[SRILM User List] language models

Wed Aug 19 17:05:40 PDT 2009

Md. Akmal Haidar wrote:
> Hi,
> I have three 3 lm file.
> The first one i got by ngram-count.
> The second one is by applying some matlab programming on the first.
> The third one is by renormalizing the second one using ngram -renorm 
> option.
>  
> In creating the third one, i faced some message like: BOW denominator 
> for context "been has" is -0.382151<=0, numerator is 0.846874
That's expected if you changed the probabilities such that they sum to > 
1 for a given context.
ngram -renorm cannot deal with this.  It simply recomputes the backoff 
weights to normalize the model, but it won't change the existing ngram 
probabilities.  Obviously if just the explicit ngram probabilities sum 
to > 1 there is no way to assign backoff weights such that the model is 
normalized, hence the above message.
>  
> The second and third one gives too lowest perplexity(7.53 & 5.70) . 
> The first one gives 73.73
That's right, if your probabilities don't sum to 1 (over the entire 
vocabulary, for all contexts) perplexities are meaningless.

You can run ngram -debug 3 -ppl to check that probabilities are 
normalized for all contexts occurring in your test set.

I don't have a simple solution for your problem.  Since you manipulated 
the probabilities you have to figure out a way to get them normalized 
!   I suggest you use the srilm-user mailing list if you want to seek 
further advice this.  But you would first have to explain in more detail 
how you assign your probabilities.

Andreas

>  
> Could you please tell me whats the meaning of these message?
>  
> Thanks & Regards
> Haidar
>
>  
> ------------------------------------------------------------------------
> *From:* Andreas Stolcke <stolcke at speech.sri.com>
> *To:* Md.

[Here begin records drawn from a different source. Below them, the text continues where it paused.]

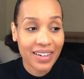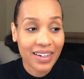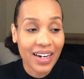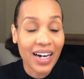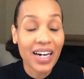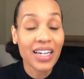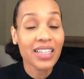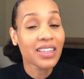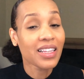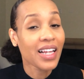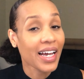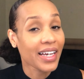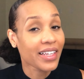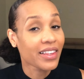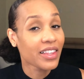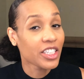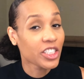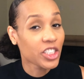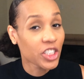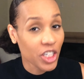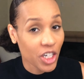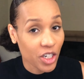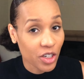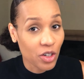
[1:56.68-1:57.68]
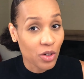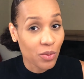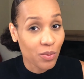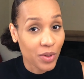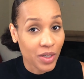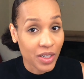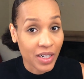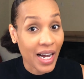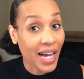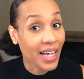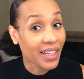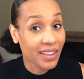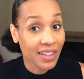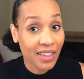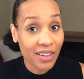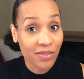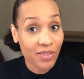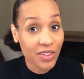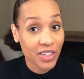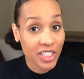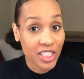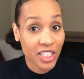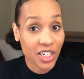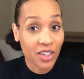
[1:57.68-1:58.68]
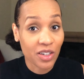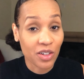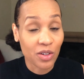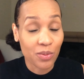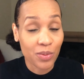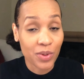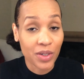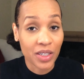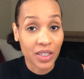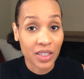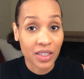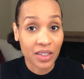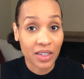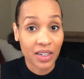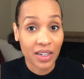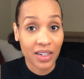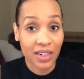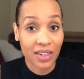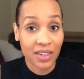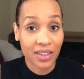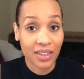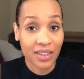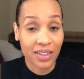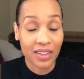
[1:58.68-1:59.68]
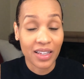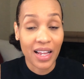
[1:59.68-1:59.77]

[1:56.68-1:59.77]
unlike The Jungle Book, I love The Jungle Book uh,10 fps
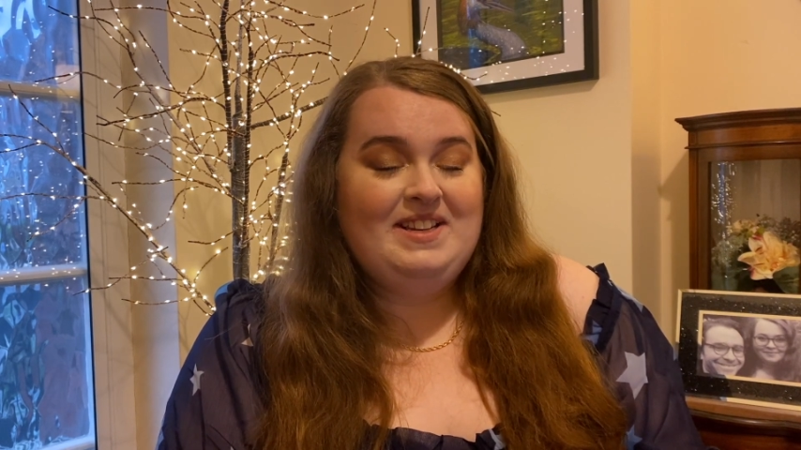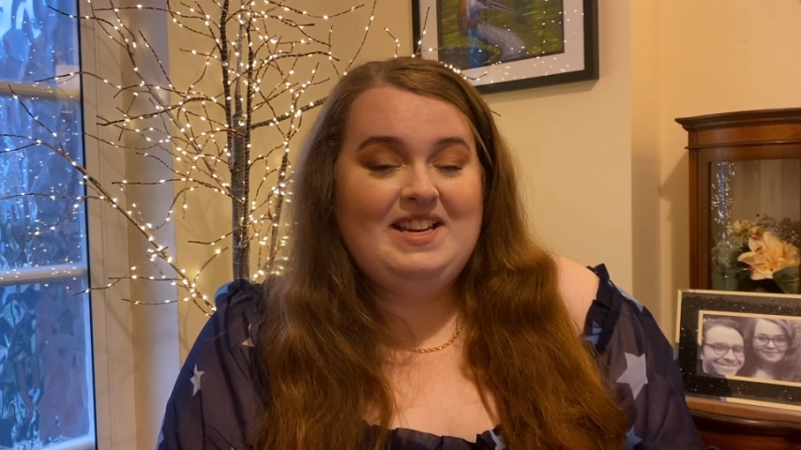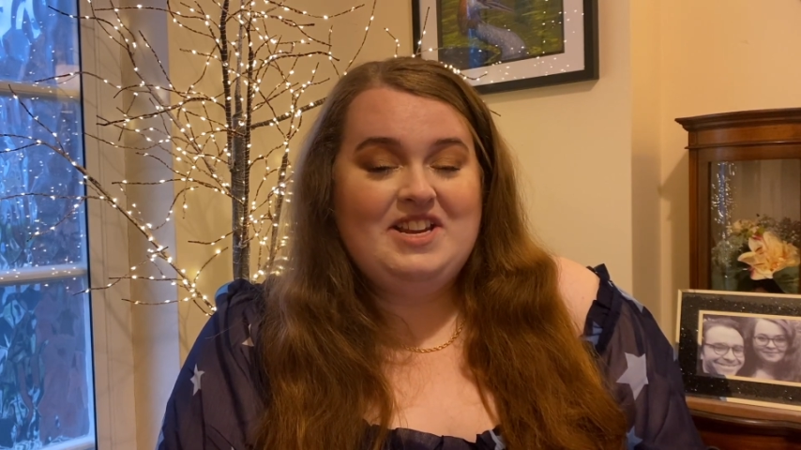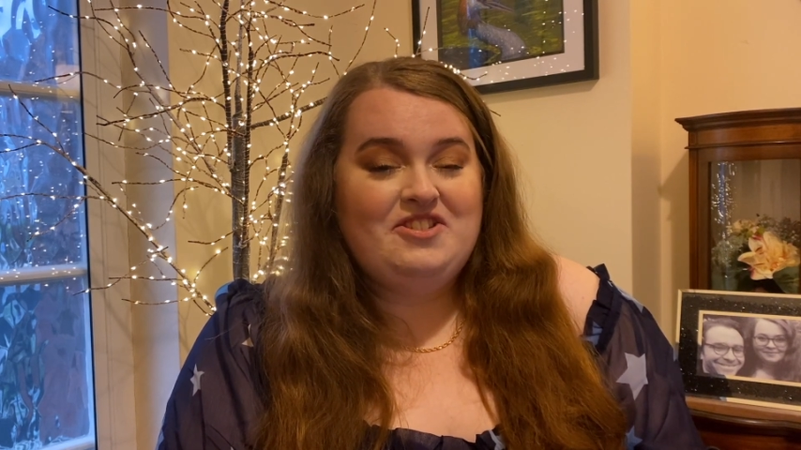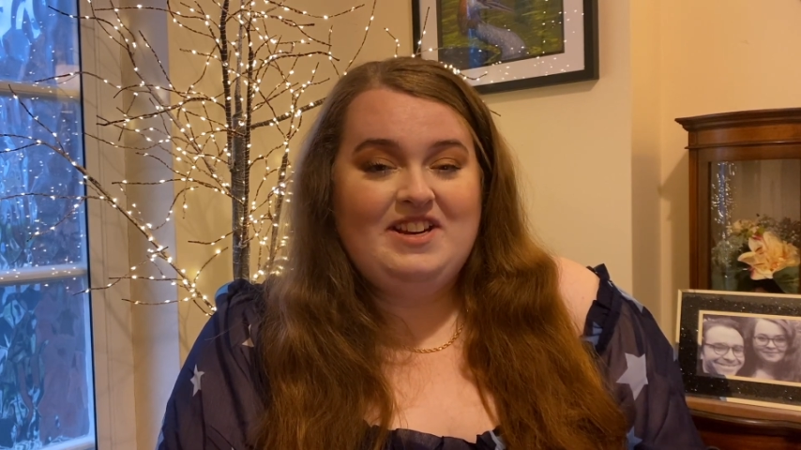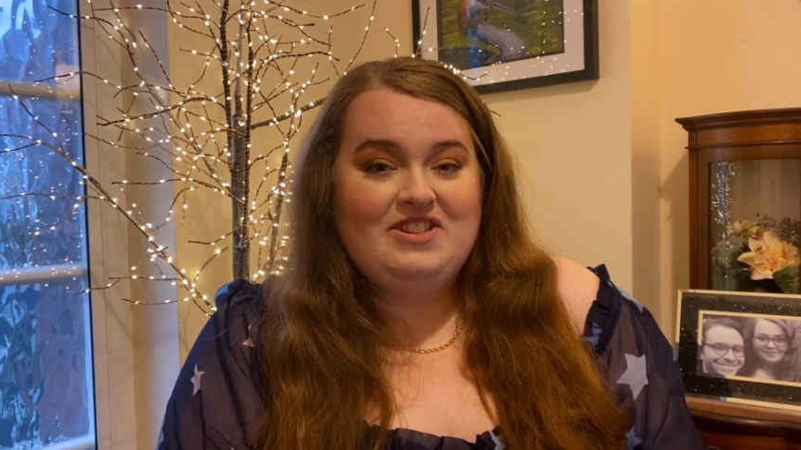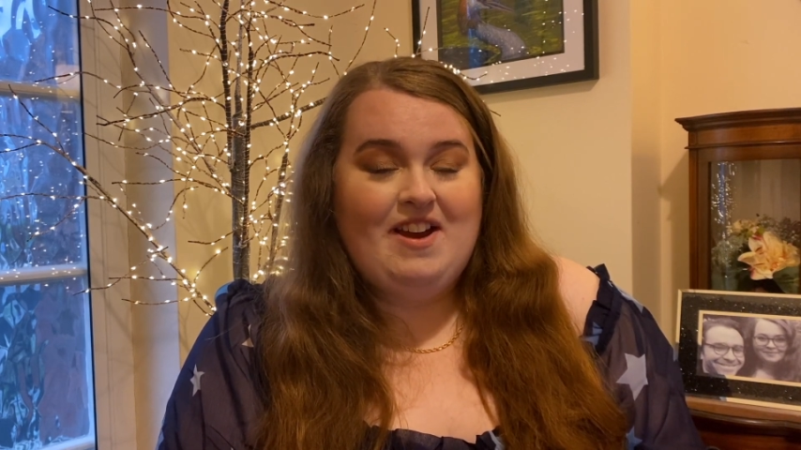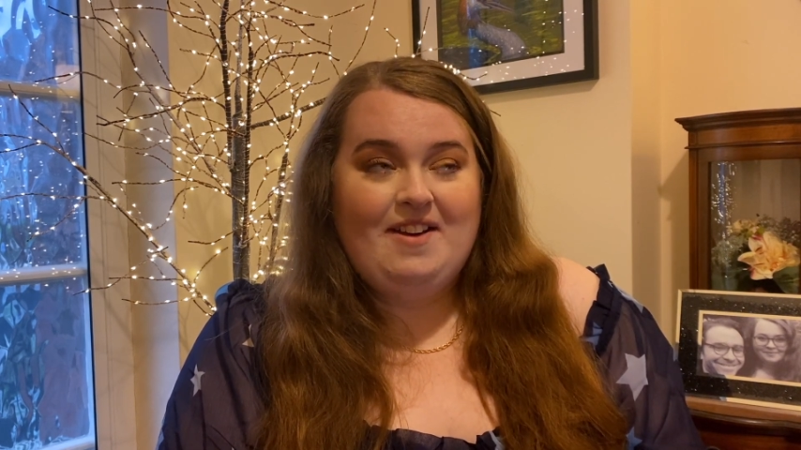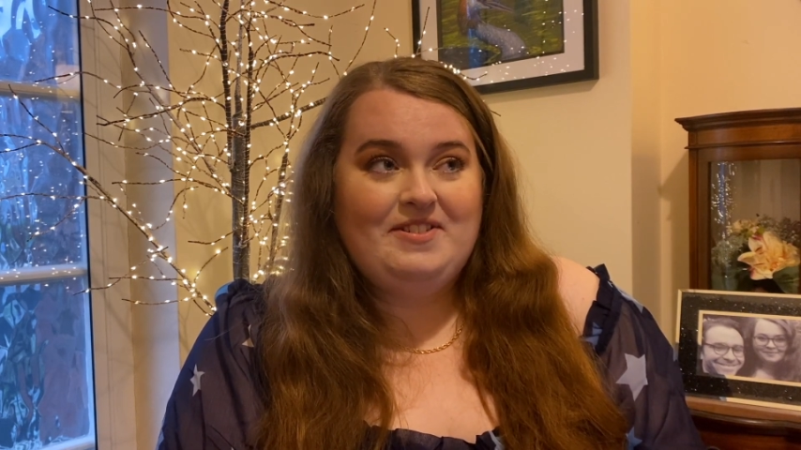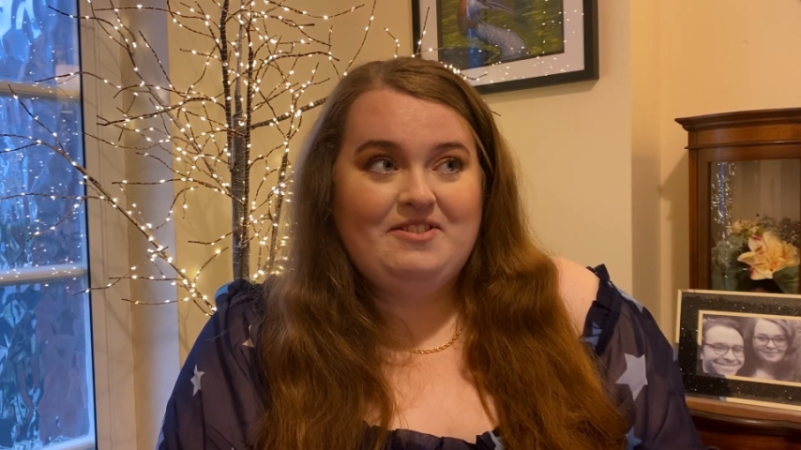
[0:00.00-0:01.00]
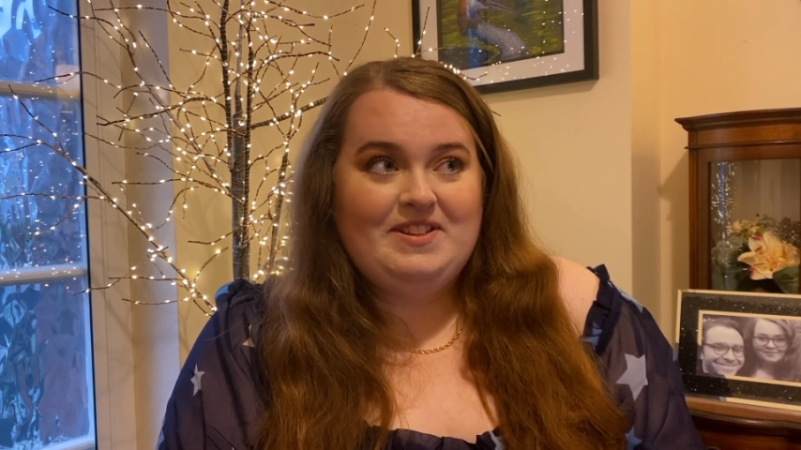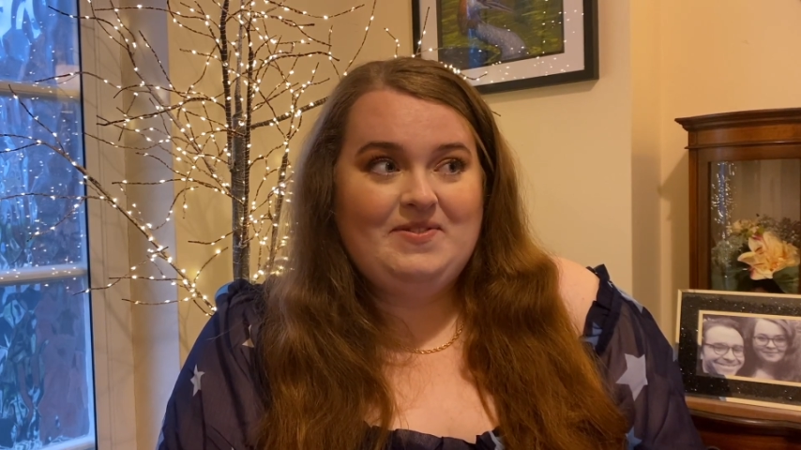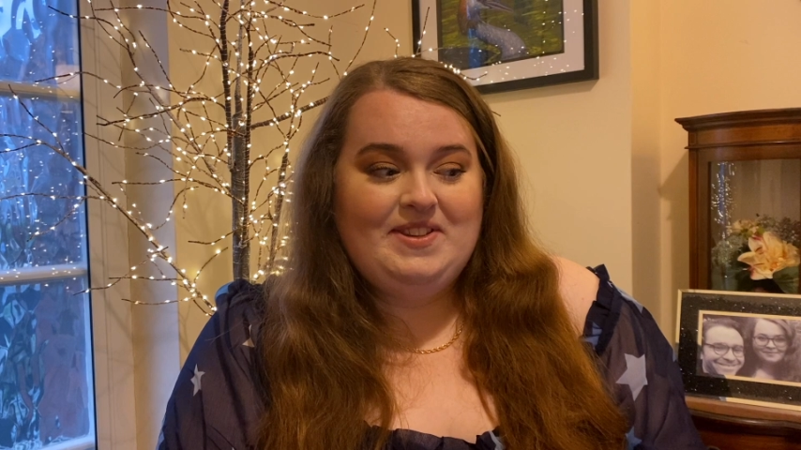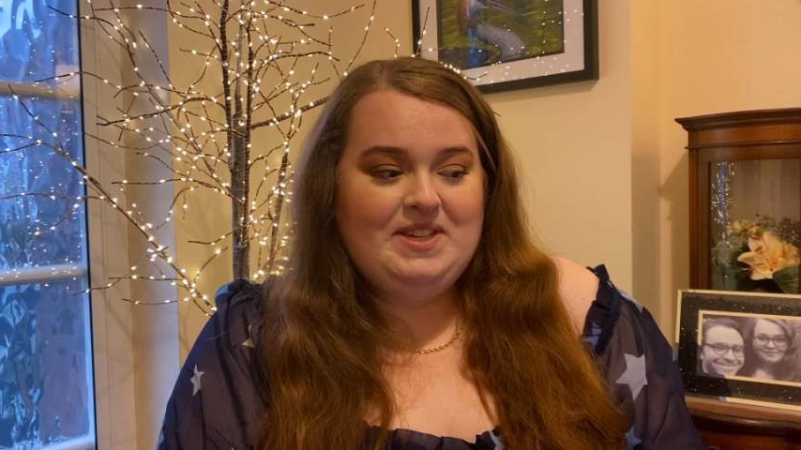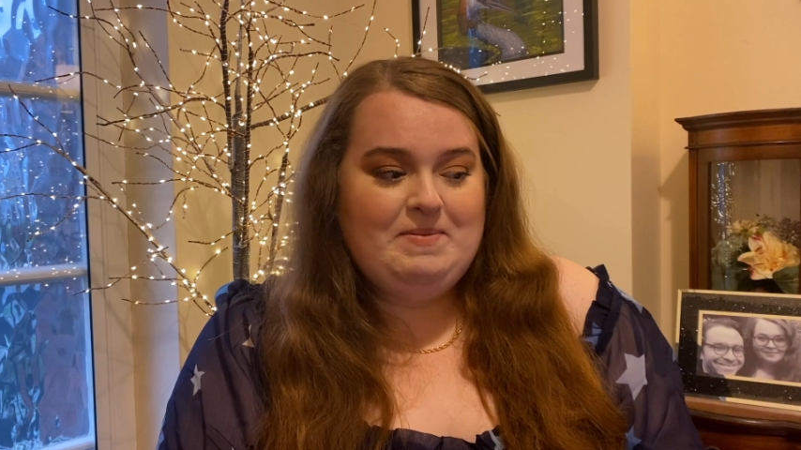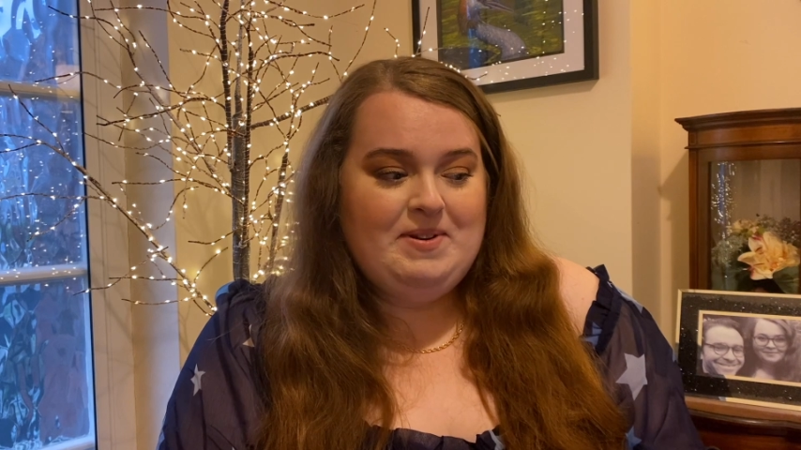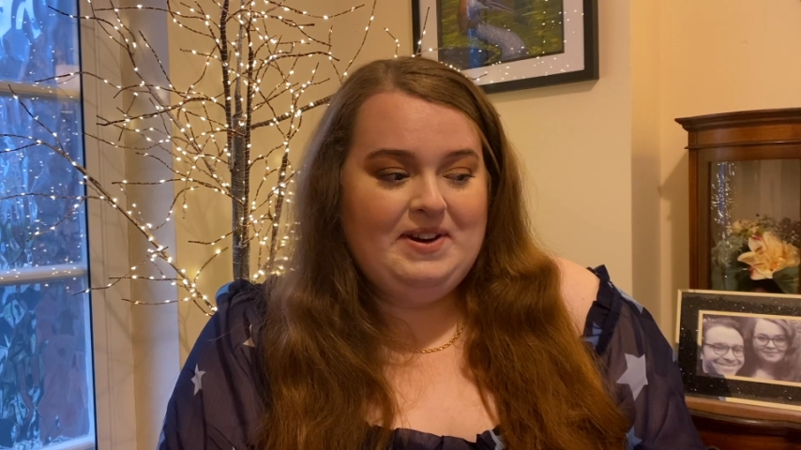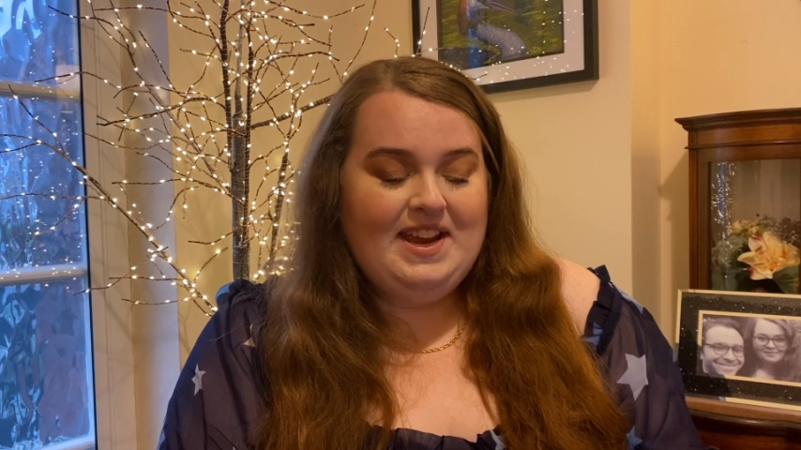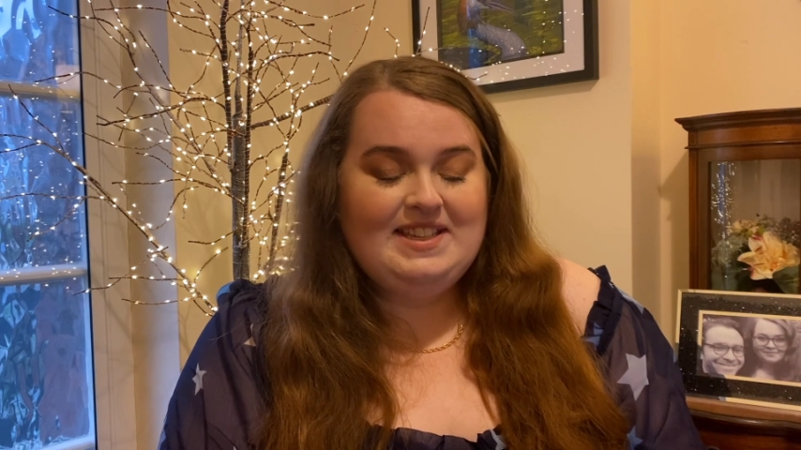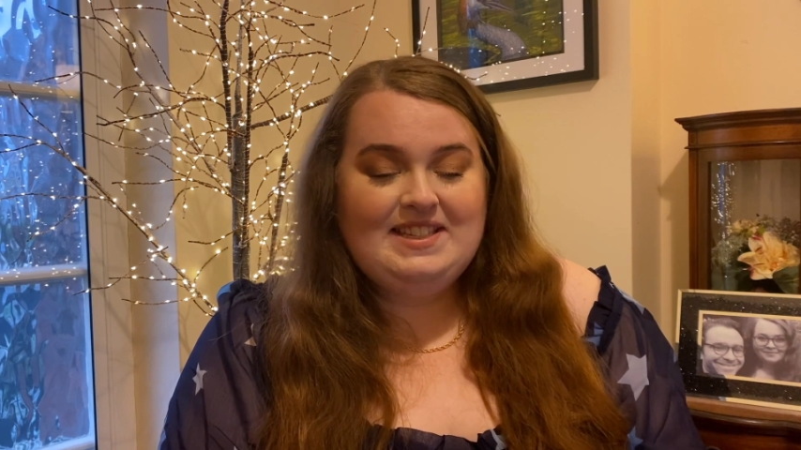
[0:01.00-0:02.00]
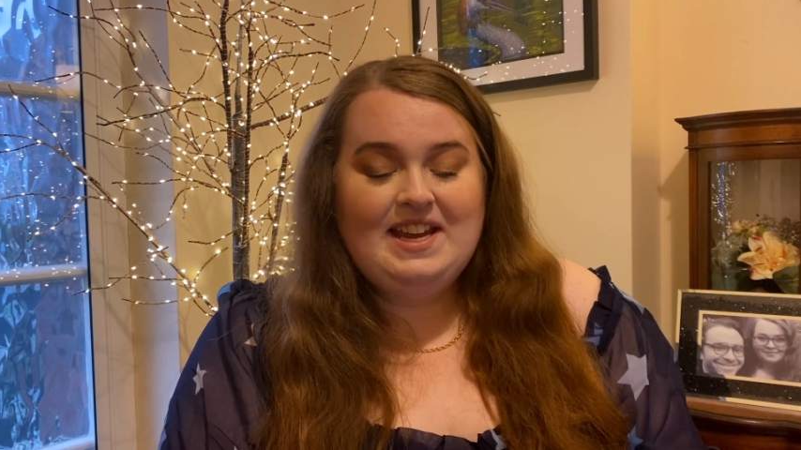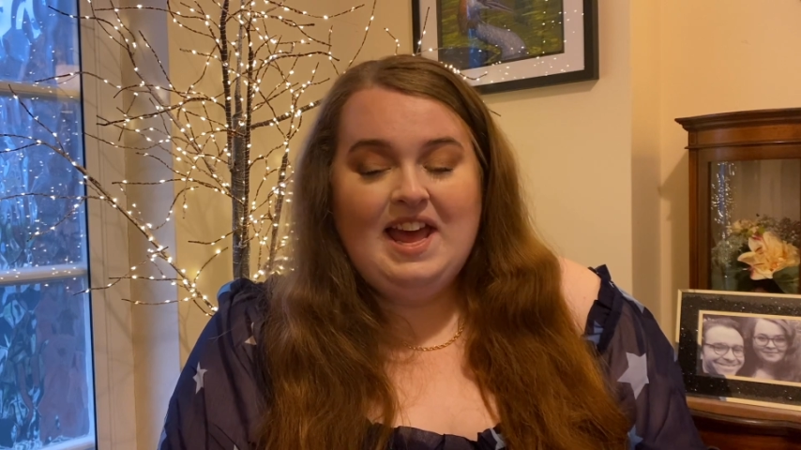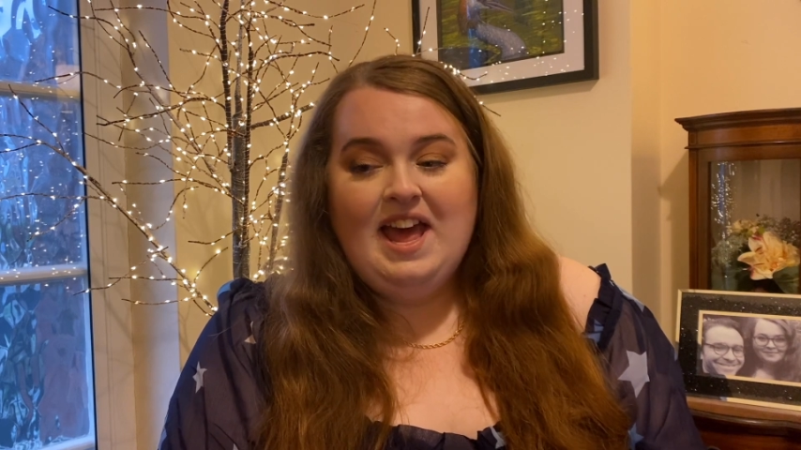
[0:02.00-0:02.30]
literally straight after Christmas, to be honest.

Akmal Haidar akmalcuet00 at yahoo.com 
> <mailto:akmalcuet00 at yahoo.com>
> *Sent:* Thursday, August 13, 2009 1:24:41 PM
> *Subject:* Re: language models
>
>
> In message <92580.94445.qm at web38002.mail.mud.yahoo.com 
> <mailto:92580.94445.qm at web38002.mail.mud.yahoo.com>>you wrote:
> >
> > Dear Andreas,
> > I attahced 2 lm file.
> > here, train3.lm is the original lm file which i got by applying 
> ngram-count.
>
> So does that file have probabilities summing to 1?
> I would think not.
>
> > ntrain3.lm is the modified lm which i got by some matlab 
> programming. But, he
> > re sum the of seen 2-gram probabilities sharing common 1 gram is 
> greater than
> >  1.
>
> I cannot help you debugging you matlab script if that's what's giving
> you unnormalized probabilities.
>
> >
> > If i changed the 1 gram back off weight to make the sum of 
> 2-gram(seen & unse
> > en) proability sharing common 1 gram is equal to 1, is the method 
> will correc
> > t?
>
> yes.
>
> ngram -renorm will also do this for you.
>
> Andreas
>
>